Indonesia, the largest producer of palm oil in the world, has been under criticism for destroying its forest and peatland to expand palm oil plantations. The European Union plans to phase out palm oil use in biofuels by 2030 with Indonesia and Malaysia, the second-largest producer, trying to challenge the decision. But this year's widespread fires would only weaken the Southeast Asian countries' case against the EU plan.  

Local farmers and corporations have been blamed for the recurring forest fires. Police said last week they had arrested 185 people and representatives of four companies for starting the fires.

On Thursday, the Forestry Ministry said only 22 percent or 775 units out of 2,179 forest-related businesses in Indonesia had submitted their mandatory forest fire control report, indicating serious lack of efforts from the companies to prevent fires in their area.

The ministry held an advisory meeting and told off around 500 companies to start doing more to prevent forest fires and to find other means to expand their plantations without burning off land.

"We invited them to the meeting so they would take this issue seriously. Laws will be enforced and punishments will be hefty," director of forest fire control at the ministry, Raffles Brotestes Panjaitan, said on Thursday.

The BNPB said around 328,000 hectares of forest and peatland have been destroyed by fire from January until August.

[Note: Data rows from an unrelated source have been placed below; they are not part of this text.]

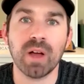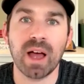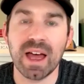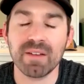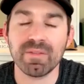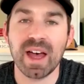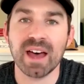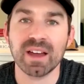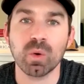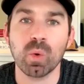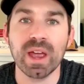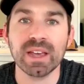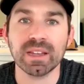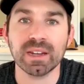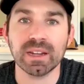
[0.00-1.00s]
have had
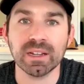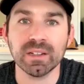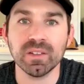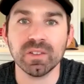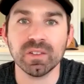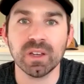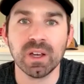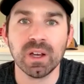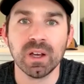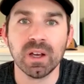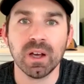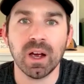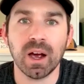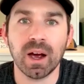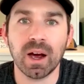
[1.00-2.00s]
awakenings
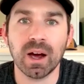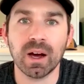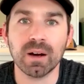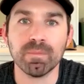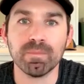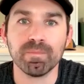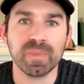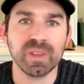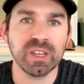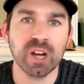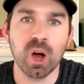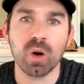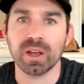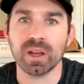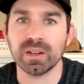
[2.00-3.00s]
um, you
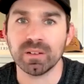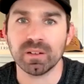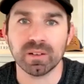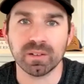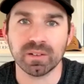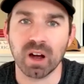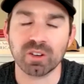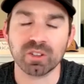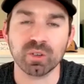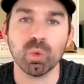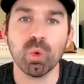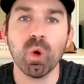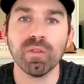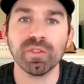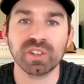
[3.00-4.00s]
know, in Dr.
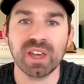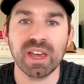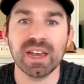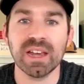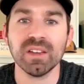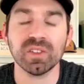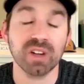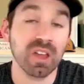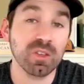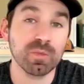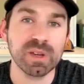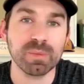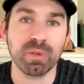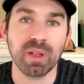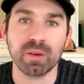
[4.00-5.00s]
Wolf's case and other
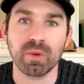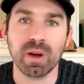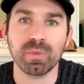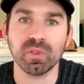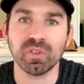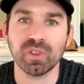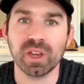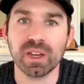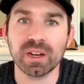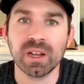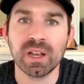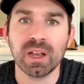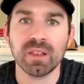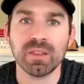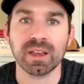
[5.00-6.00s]
people I represent
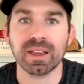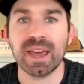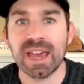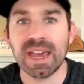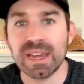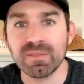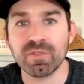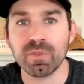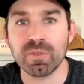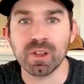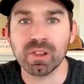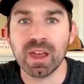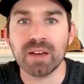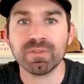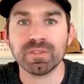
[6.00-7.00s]
that came from
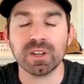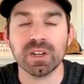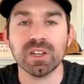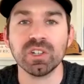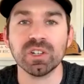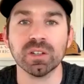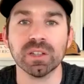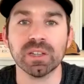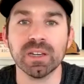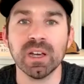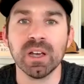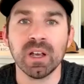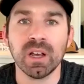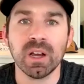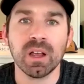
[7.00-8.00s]
the left initially,
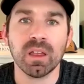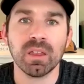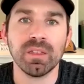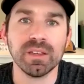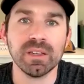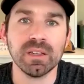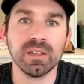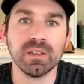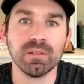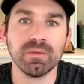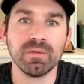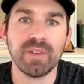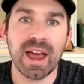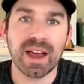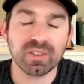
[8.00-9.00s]
the
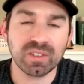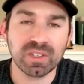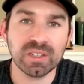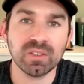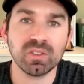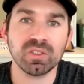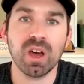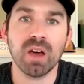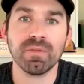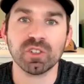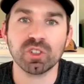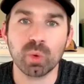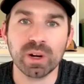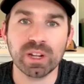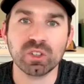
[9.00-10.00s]
vaccine stuff in
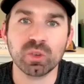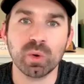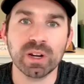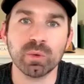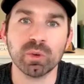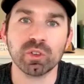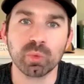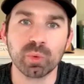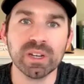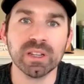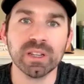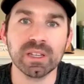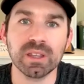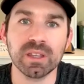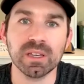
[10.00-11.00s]
2020 was
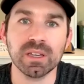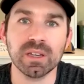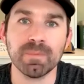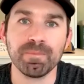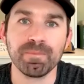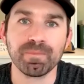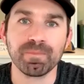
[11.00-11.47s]
really the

"The worst is in Riau with 49,000 hectares already destroyed," BNPB spokesman Agus Wibowo said on Friday.

Meanwhile, Central Kalimantan has lost 44,000 hectares to forest fires, West Kalimantan almost 26,000 hectares, South Kalimantan 19,000 hectares and South Sumatra and Jambi 11,000 hectares each.

According to the agency, over five thousand fire hotspots were still burning across Indonesia on Friday. Central Kalimantan has the most number of fire hotspots (1,443), followed by West Kalimantan (1,384), Jambi (695), South Sumatra (532), Riau (187) and South Kalimantan (169). 

The president of Malaysia's People's Justice Party, Anwar Ibrahim, said on Thursday that Malaysia and Singapore should share the blame with Indonesia for the recurring forest fires that also affect other Asean member countries every year.  

"This is not a blame game. Some say Indonesia is guilty, but Malaysian companies are involved and Singapore has a lot of shares there," Anwar said on Thursday.

The former Malaysian deputy prime minister stopped short of calling for persecution for those companies. But he said they should muster enough resources to help alleviate the problem and not rely entirely on the Indonesian government to put out the fires.

The Indonesian government has been refusing to disclose land ownership data in areas badly affected by the forest fires – which could help the public to put pressure on the companies – despite a 2017 Supreme Court ruling requiring the government to disclose the information to the public.